To construct the basis, then, we want $$ Z^\text{KL} = \begin{bmatrix} | & ... & | \\ C_1 R \Lambda_1^{-1/2} & ... & C_K R \Lambda_K^{-1/2}\\ | & ... & | \\ \end{bmatrix}_{K \times N} $$

to apply the scaling we need to rescale every element in $C_K$ by the corresponding $\Lambda_k^{-1/2}$, so call $X$ the diagonal matrix whose entries are $\Lambda_1^{-1/2}, ..., \Lambda_K^{-1/2}$.

$$ X = \begin{bmatrix} \Lambda_1^{-1/2} & & 0\\ & \ddots & \\ 0 & & \Lambda_K^{-1/2} \end{bmatrix}_{K \times K} $$

Then we use $(C X)^T$ to construct $(Z_\text{KL})^T$

$$ \begin{align*} (Z^\text{KL})^T = (C X)^T R = \begin{bmatrix} — & C_1 R \Lambda_1^{-1/2} & — \\ & \vdots & \\ — & C_K R \Lambda_K^{-1/2} & — \\ \end{bmatrix}_{N \times K} \end{align*} $$

so that $$ \begin{align*} Z^\text{KL} = ((C X)^T R)^T = \begin{bmatrix} | & ... & | \\ C_1 R \Lambda_1^{-1/2} & ... & C_K R \Lambda_K^{-1/2}\\ | & ... & | \\ \end{bmatrix}. \end{align*} $$

After sorting out the repeated transpositions and reordering, we have

$$ Z^\text{KL} = R^T ((C X)^T)^T = R^T (C X) $$

and can express the above doubly-nested loop in a single line of NumPy matrix algebra:

In [17]:
Z_KL = reference.T @ (C * np.power(lambda_values, -1/2))

Compare to the other version (using atol and rtol to account for numerical noise):

In [18]:
np.allclose(Z_KL_slow, Z_KL, atol=1e-6, rtol=1e-4)
Out[18]:
True

Step 3: truncate the basis set

All Soummer et al. say in this step is to "choose a number of modes $K_\text{klip}$ to keep in the estimate of $\hat{I}_{\psi_0}(n)$".

While simple in principle, in practice this is chosen by adjusting $K_\text{klip}$ such that the signal-to-noise ratio of a source is optimized. (See Optimizing $K_\text{klip}$, later on.)

Why truncate instead of keeping all 60 KL basis vectors?

When your references are images of totally different targets and you know ahead of time that they don't contain anything but $I_\psi$, the intensity pattern for a particular combination of telescope and conditions, it's less important!

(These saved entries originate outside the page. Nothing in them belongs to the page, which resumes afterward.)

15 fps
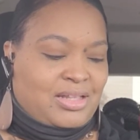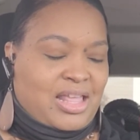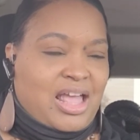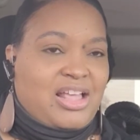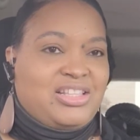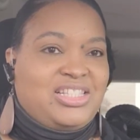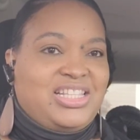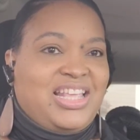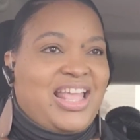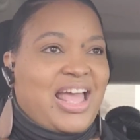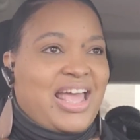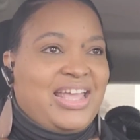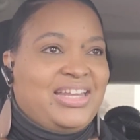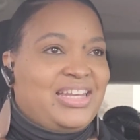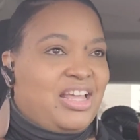Y'all see
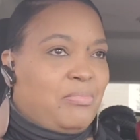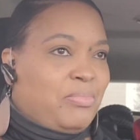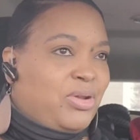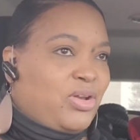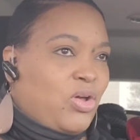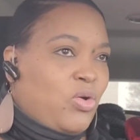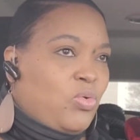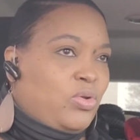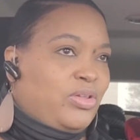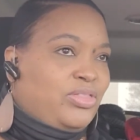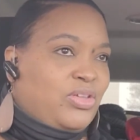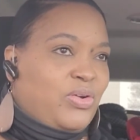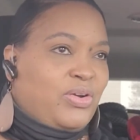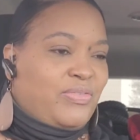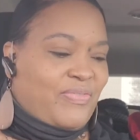I ain't nothing but the only
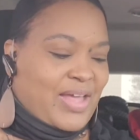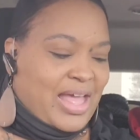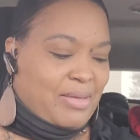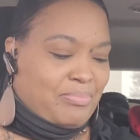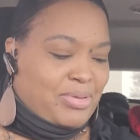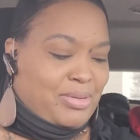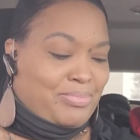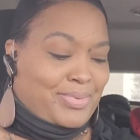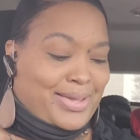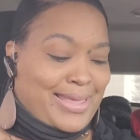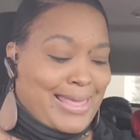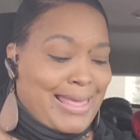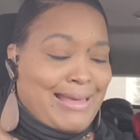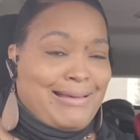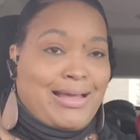35 people
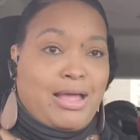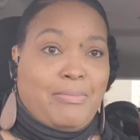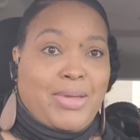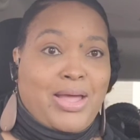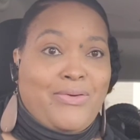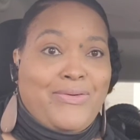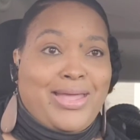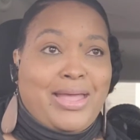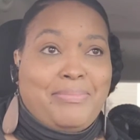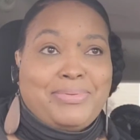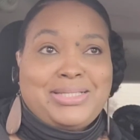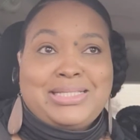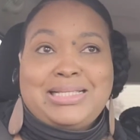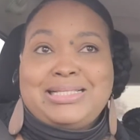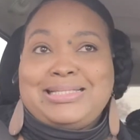here. Come on, help
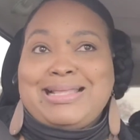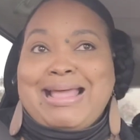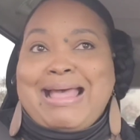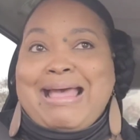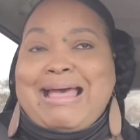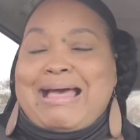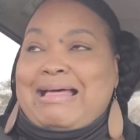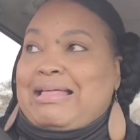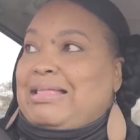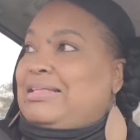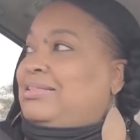a sister out.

There is a risk of overfitting, but the same property that allows us to explain most of the signal with only a few modes means that modes representing pure noise won't influence the reconstruction much.

Ground-based observations employing angular differential imaging (like this example) are another matter, as the target and reference are generally images of the same star (potentially combined with other astrophysical signal, like an exoplanet or disk), under the same conditions, varying only the rotation of the field. After subtracting the stellar PSF, the images are then rotated to a common orientation before combining, hopefully revealing an astrophysical signal that was mostly uncorrelated with the stellar PSF.

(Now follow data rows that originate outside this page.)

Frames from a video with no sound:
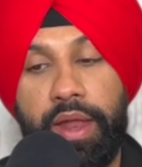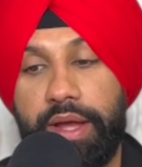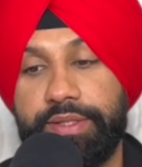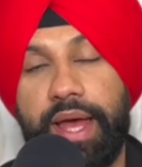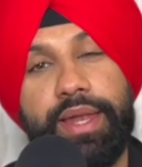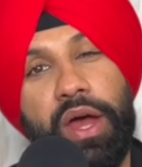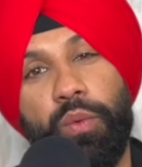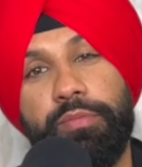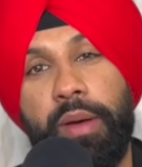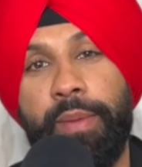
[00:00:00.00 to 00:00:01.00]
sat down
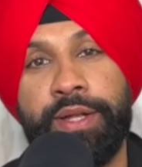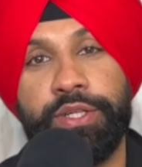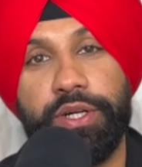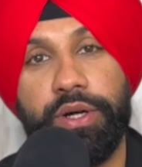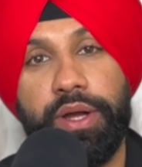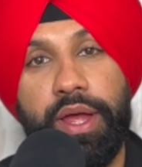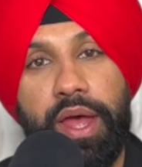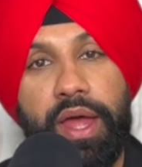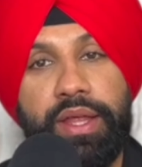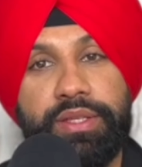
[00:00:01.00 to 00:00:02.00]
with my mentor
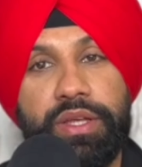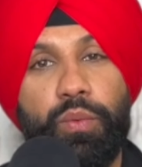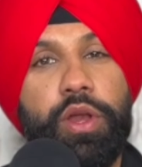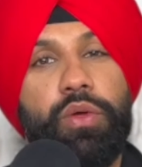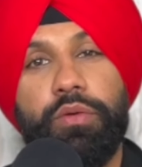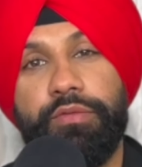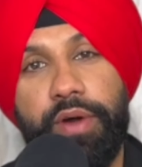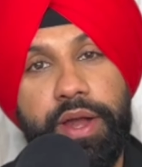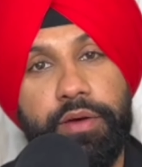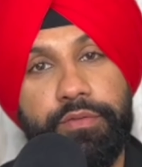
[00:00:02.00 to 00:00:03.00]
and he said, "What are you
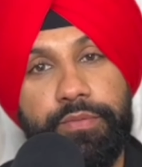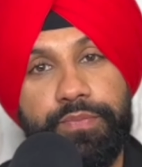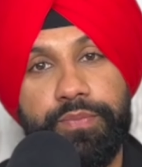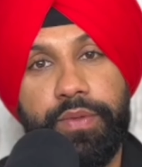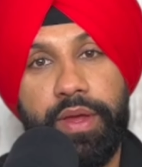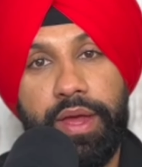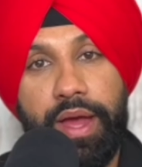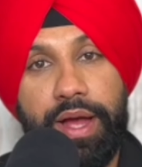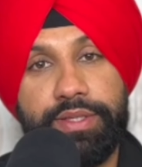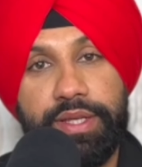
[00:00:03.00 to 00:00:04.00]
afraid of?"
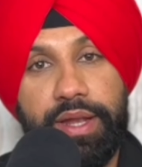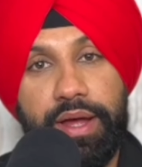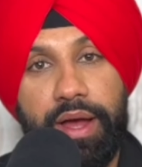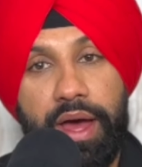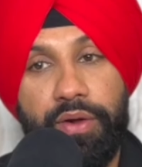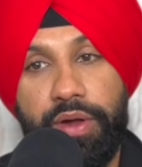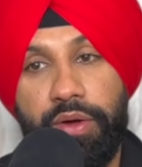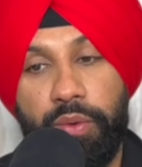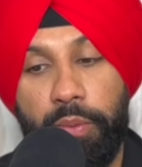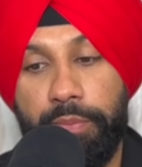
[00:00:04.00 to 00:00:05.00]
I said, "I don't
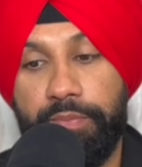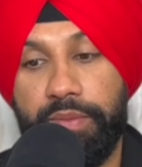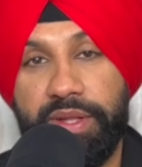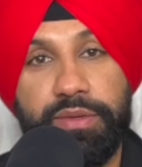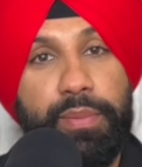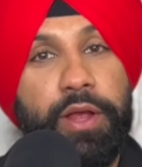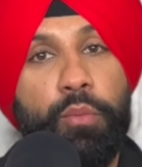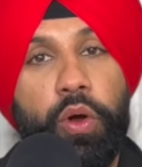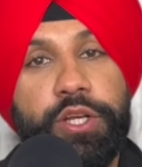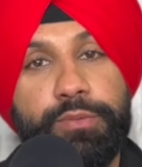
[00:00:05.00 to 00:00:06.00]
know. It's a big
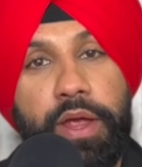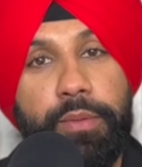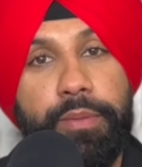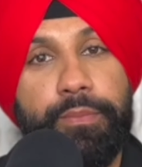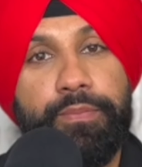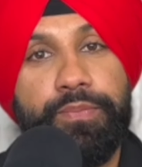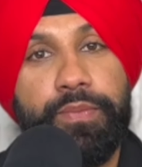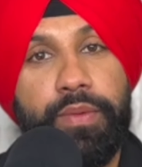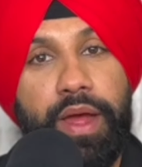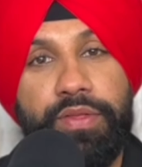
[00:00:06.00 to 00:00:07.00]
mortgage payment."
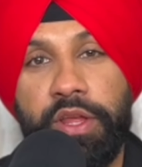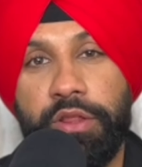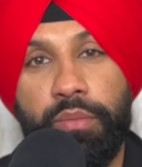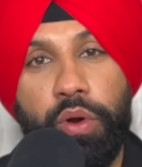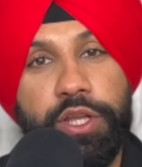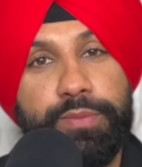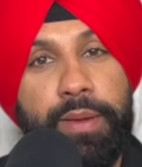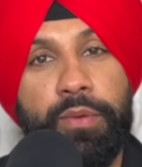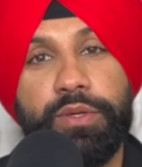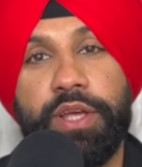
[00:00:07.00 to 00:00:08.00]
I think the mortgage
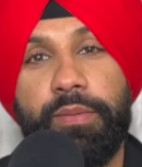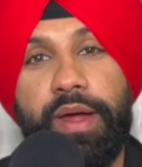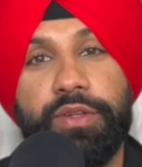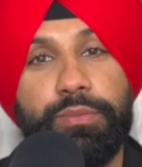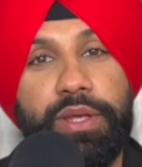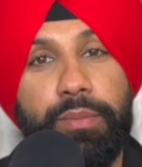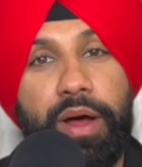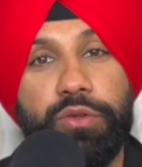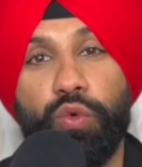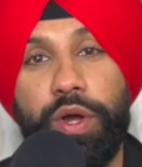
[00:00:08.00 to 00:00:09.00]
payment was coming out to be
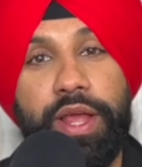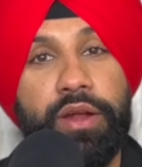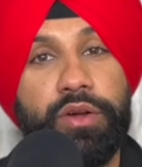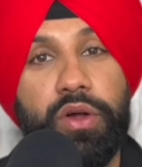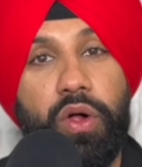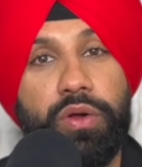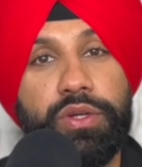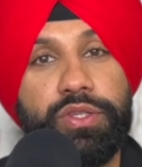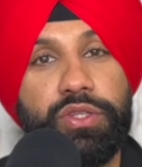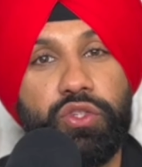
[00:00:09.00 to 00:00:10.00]
about
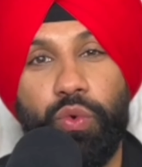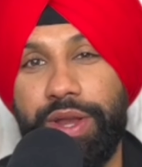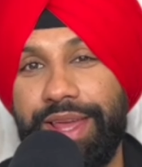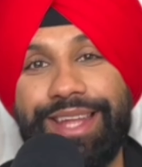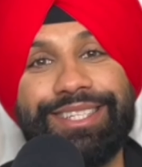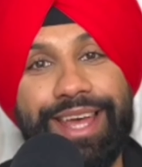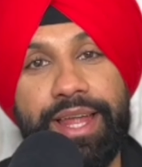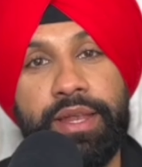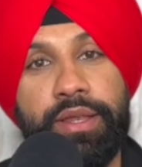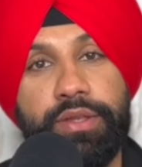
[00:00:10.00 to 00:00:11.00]
$2,800,
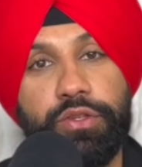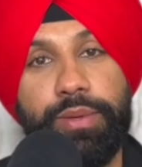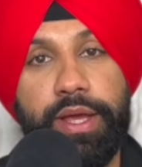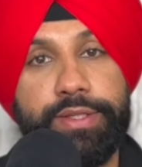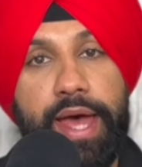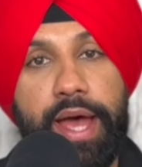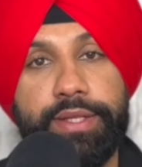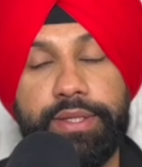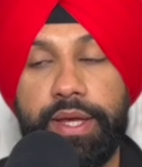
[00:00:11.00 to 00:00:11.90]
2810 to be exact.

Under those circumstances, even when separating your target from your reference image, faint astrophysical sources near the star in one reference image may overlap their position in the target image—causing them to be mostly or entirely removed by KLIP.

While we will see the effects of varying $K_\text{klip}$ on the end product later, for now let's set it at 30.

In [19]:
K_klip = 30

Step 4: estimate the PSF from its projection onto eigenimages

To find $\hat{I}_{\psi_0}$, the best estimate of $I_{\psi_0}$ (the stellar PSF contribution to the target), we project our target $T$ onto each of the eigenimages in the KL basis to find that eigenimage's contribution to $T$, then multiply that by the eigenimage to obtain the pixel values and sum them.

The authors express $\hat{I}_{\psi_0}$ as follows in equation 8:

$$ \hat{I}_{\psi_0}(n) = \sum_{k=1}^{K_\text{klip}} \langle T, Z_k^\text{KL} \rangle_S Z_k^\text{KL}(n) $$

where $\langle T, Z_k^\text{KL} \rangle_S$ signifies the inner product over the search zone $S$ (in our case, the whole image).

Let us first construct Z_KL_truncated, which contains only the first K_klip eigenimages.

In [20]:
Z_KL_truncated = Z_KL[:,:K_klip]

Each column of $Z_k^\text{KL}$ is an eigenimage, and the projection of $T$ along that eigenimage is just a simple dot product:

$$ \langle T, Z_k^\text{KL} \rangle = Z_k^\text{KL} \cdot T $$

which we then multiply by the eigenimage to get its contribution to $\hat{I}_{\psi_0}$. Writing the above summation with a slow Python loop, we get:

In [21]:
Ihat_psi0_slow = np.zeros(N)
for k in range(K_klip):
    projection = np.dot(Z_KL_truncated[:,k], target)
    Ihat_psi0_slow += projection * Z_KL_truncated[:,k]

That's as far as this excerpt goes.